==== Dataset content

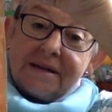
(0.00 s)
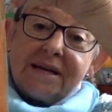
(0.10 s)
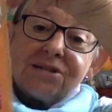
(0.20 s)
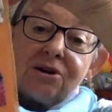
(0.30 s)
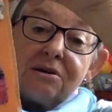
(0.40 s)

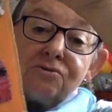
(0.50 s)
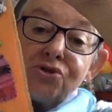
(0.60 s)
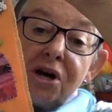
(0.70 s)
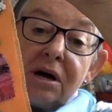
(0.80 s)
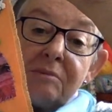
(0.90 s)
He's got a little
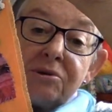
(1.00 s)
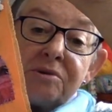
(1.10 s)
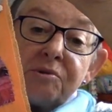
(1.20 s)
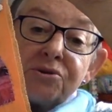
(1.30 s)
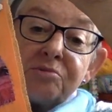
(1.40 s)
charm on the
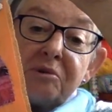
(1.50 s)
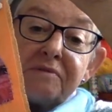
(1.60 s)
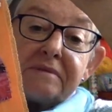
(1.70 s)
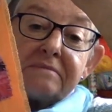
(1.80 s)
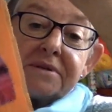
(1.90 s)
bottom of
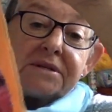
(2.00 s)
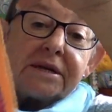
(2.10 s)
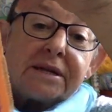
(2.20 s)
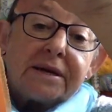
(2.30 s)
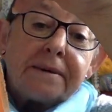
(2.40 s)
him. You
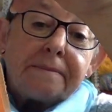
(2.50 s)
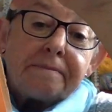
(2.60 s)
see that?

========

What to produce: An exact copy of every entry, without pictures, should be your output.

Output of the exercise:
(0.00 s)
(0.10 s)
(0.20 s)
(0.30 s)
(0.40 s)

(0.50 s)
(0.60 s)
(0.70 s)
(0.80 s)
(0.90 s)
He's got a little
(1.00 s)
(1.10 s)
(1.20 s)
(1.30 s)
(1.40 s)
charm on the
(1.50 s)
(1.60 s)
(1.70 s)
(1.80 s)
(1.90 s)
bottom of
(2.00 s)
(2.10 s)
(2.20 s)
(2.30 s)
(2.40 s)
him. You
(2.50 s)
(2.60 s)
see that?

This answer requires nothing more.